Fix potential crash with latency accuracy 43/60943/1 stable/fraser
authorPatrice Buriez <patrice.buriez@intel.com>
Sat, 7 Jul 2018 12:03:32 +0000 (14:03 +0200)
committerDeepak S <deepak.s@linux.intel.com>
Tue, 14 Aug 2018 20:26:21 +0000 (01:56 +0530)
Detect, remember and skip bad/unexpected packets:
- too short to hold the latency-related values
- with bad signature
- with invalid generator_id
using a uint64_t-based bitmap.

Also moved variable declarations closer to usage,
added some likely/unlikely hints,
reworked some return statements, and
fixed 32-bit overflow (every ~4s) of rx_time_err computation.

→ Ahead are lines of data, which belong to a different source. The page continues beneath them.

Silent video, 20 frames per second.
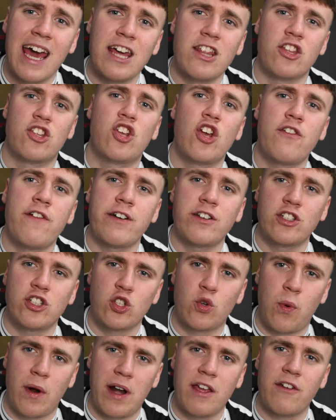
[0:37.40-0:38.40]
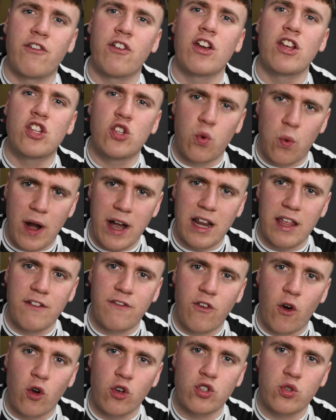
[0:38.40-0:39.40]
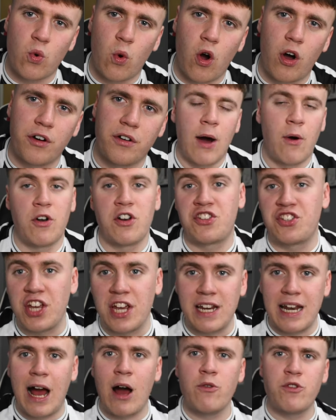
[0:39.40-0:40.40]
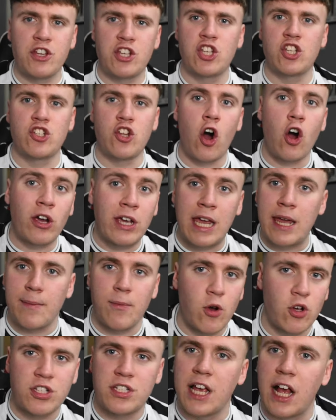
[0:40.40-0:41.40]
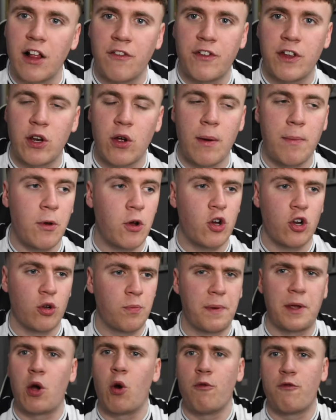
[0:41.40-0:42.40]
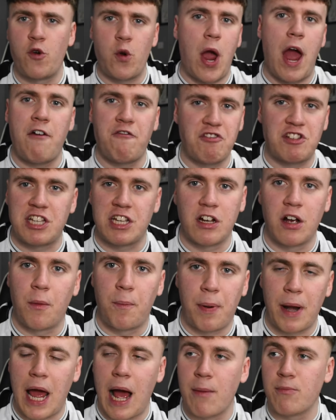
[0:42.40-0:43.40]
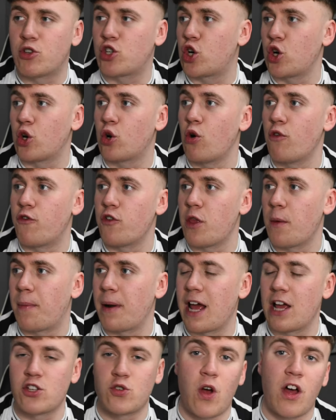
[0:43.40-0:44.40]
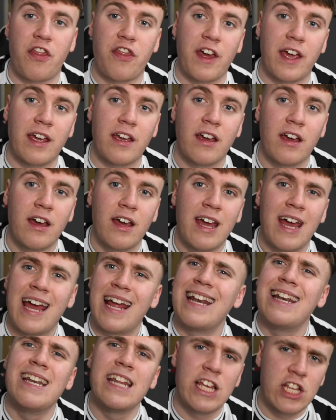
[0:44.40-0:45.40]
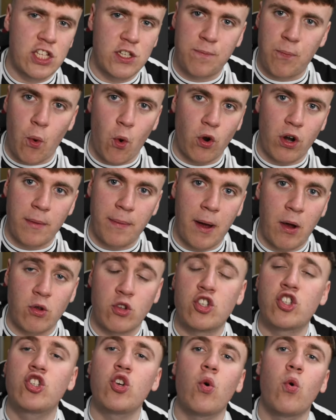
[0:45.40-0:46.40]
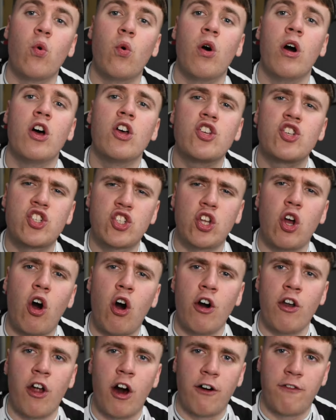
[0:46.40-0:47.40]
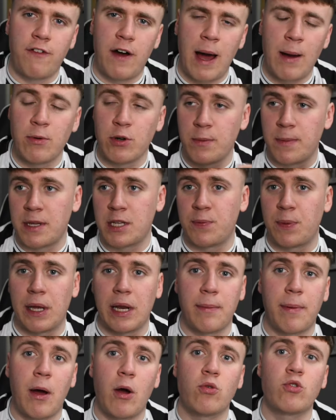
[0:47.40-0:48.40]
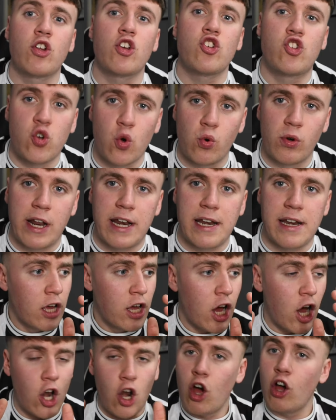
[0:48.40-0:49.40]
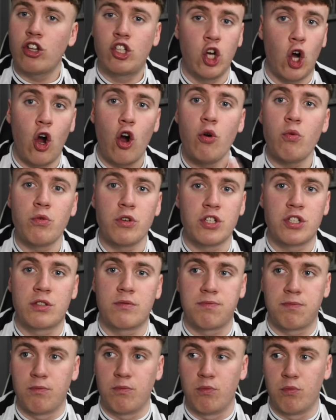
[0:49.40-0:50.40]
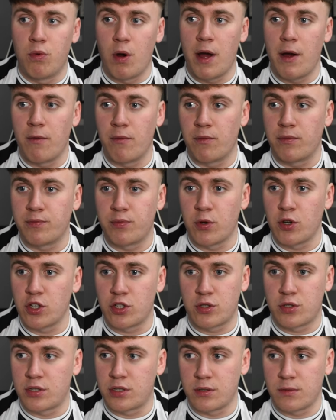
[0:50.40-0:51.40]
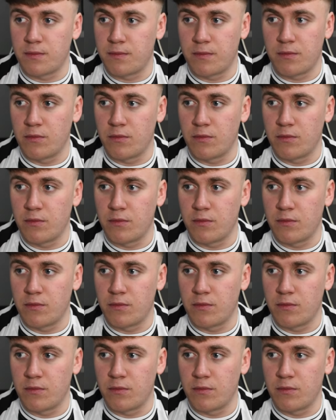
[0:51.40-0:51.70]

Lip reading: in the 2023-24 squad. I want to say now, this is not a keep or sell video. I'm not going to be going through every single player. I'm just going to go through the players who I think need spoken about. So starting off, I'm going to be speaking about Joe Linton. A lot of talk was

Change-Id: Ib2aadc1af6b7a68601cc080ba66b10d41ff9a64e
Signed-off-by: Patrice Buriez <patrice.buriez@intel.com>
VNFs/DPPD-PROX/handle_lat.c

index d7706c3..8285686 100644 (file)
@@ -106,6 +106,7 @@ struct task_lat {
        struct lat_test lt[2];
        struct lat_test *lat_test;
        uint32_t generator_count;
+       uint16_t min_pkt_len;
        struct early_loss_detect *eld;
        struct rx_pkt_meta_data *rx_pkt_meta;
        uint64_t link_speed;
@@ -428,20 +429,10 @@ static void task_lat_store_lat_buf(struct task_lat *task, uint64_t rx_packet_ind
        lat_info->tx_err = tx_err;
 }
 
-static uint32_t task_lat_early_loss_detect(struct task_lat *task, struct unique_id *unique_id)

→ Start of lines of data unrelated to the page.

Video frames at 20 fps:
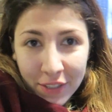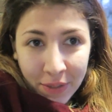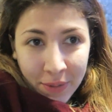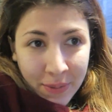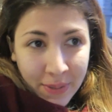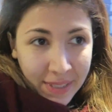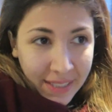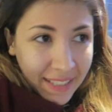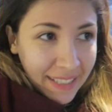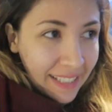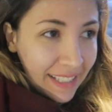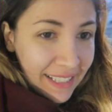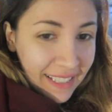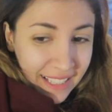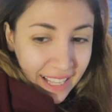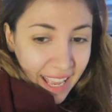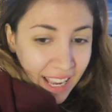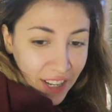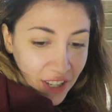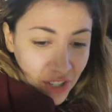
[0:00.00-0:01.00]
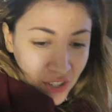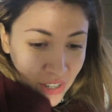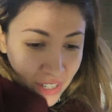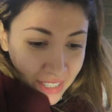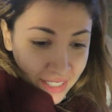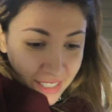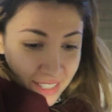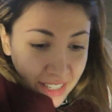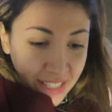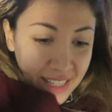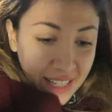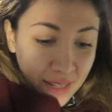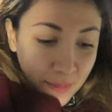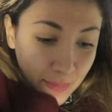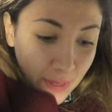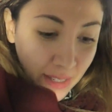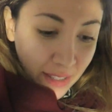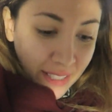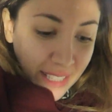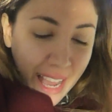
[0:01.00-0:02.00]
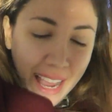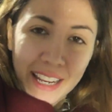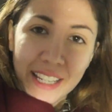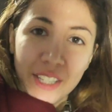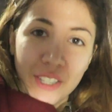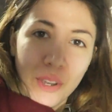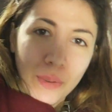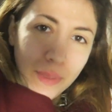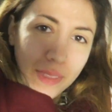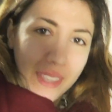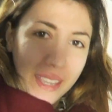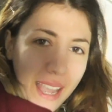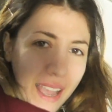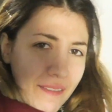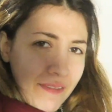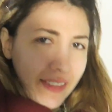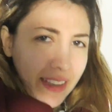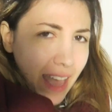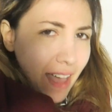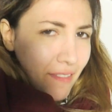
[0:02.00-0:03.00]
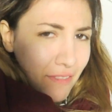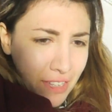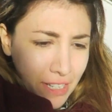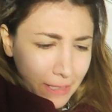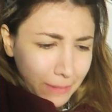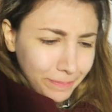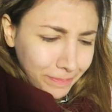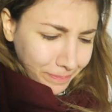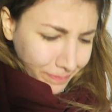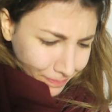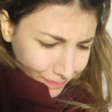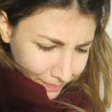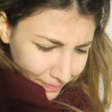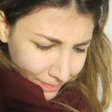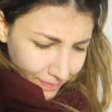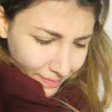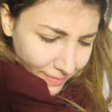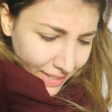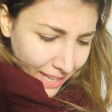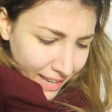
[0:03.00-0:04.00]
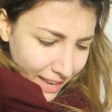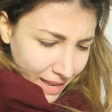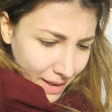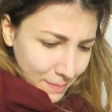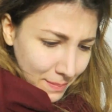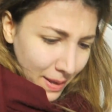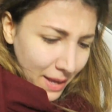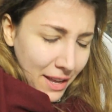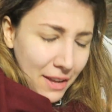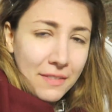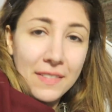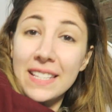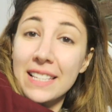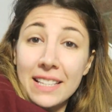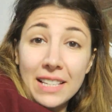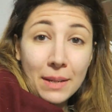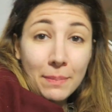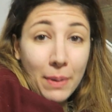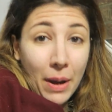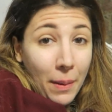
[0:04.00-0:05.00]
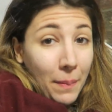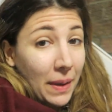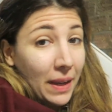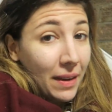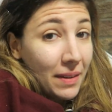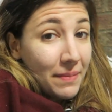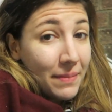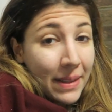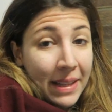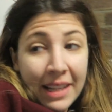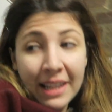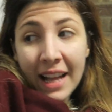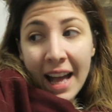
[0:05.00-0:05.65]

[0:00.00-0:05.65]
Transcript: So this is extra exciting because I don't think I've ever um, visited Birmingham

+static uint32_t task_lat_early_loss_detect(struct task_lat *task, uint32_t packet_id, uint8_t generator_id)
 {
-       struct early_loss_detect *eld;
-       uint8_t generator_id;
-       uint32_t packet_index;
-
-       unique_id_get(unique_id, &generator_id, &packet_index);
-
-       if (generator_id >= task->generator_count)
-               return 0;
-
-       eld = &task->eld[generator_id];
-
-       return early_loss_detect_add(eld, packet_index);
+       struct early_loss_detect *eld = &task->eld[generator_id];
+       return early_loss_detect_add(eld, packet_id);
 }
 
 static uint64_t tsc_extrapolate_backward(uint64_t link_speed, uint64_t tsc_from, uint64_t bytes, uint64_t tsc_minimum)

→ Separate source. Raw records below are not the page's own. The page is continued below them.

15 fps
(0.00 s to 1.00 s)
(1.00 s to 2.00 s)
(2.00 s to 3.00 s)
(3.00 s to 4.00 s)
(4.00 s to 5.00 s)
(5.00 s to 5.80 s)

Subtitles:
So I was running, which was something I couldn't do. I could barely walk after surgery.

@@ -502,8 +493,6 @@ static int task_lat_can_store_latency(struct task_lat *task)
 
 static void task_lat_store_lat(struct task_lat *task, uint64_t rx_packet_index, uint64_t rx_time, uint64_t tx_time, uint64_t rx_error, uint64_t tx_error, uint32_t packet_id, uint8_t generator_id)
 {
-       if (tx_time == 0)
-               return;
        uint32_t lat_tsc = diff_time(rx_time, tx_time) << LATENCY_ACCURACY;
 
        lat_test_add_latency(task->lat_test, lat_tsc, rx_error + tx_error);
@@ -516,9 +505,6 @@ static void task_lat_store_lat(struct task_lat *task, uint64_t rx_packet_index,
 static int handle_lat_bulk(struct task_base *tbase, struct rte_mbuf **mbufs, uint16_t n_pkts)
 {
        struct task_lat *task = (struct task_lat *)tbase;
-       uint64_t rx_time_err;
-
-       uint32_t pkt_rx_time, pkt_tx_time;
 
        // If link is down, link_speed is 0
        if (unlikely(task->link_speed == 0)) {
@@ -540,8 +526,11 @@ static int handle_lat_bulk(struct task_base *tbase, struct rte_mbuf **mbufs, uin
 
        task_lat_update_lat_test(task);
 
-       const uint64_t rx_tsc = tbase->aux->tsc_rx.after;
-       uint32_t tx_time_err = 0;
+       // Remember those packets with bad length or bad signature
+       uint64_t pkt_bad_len_sig[(MAX_RX_PKT_ALL + 63) / 64];
+#define BIT64_SET(a64, bit)    a64[bit / 64] |=  (((uint64_t)1) << (bit & 63))
+#define BIT64_CLR(a64, bit)    a64[bit / 64] &= ~(((uint64_t)1) << (bit & 63))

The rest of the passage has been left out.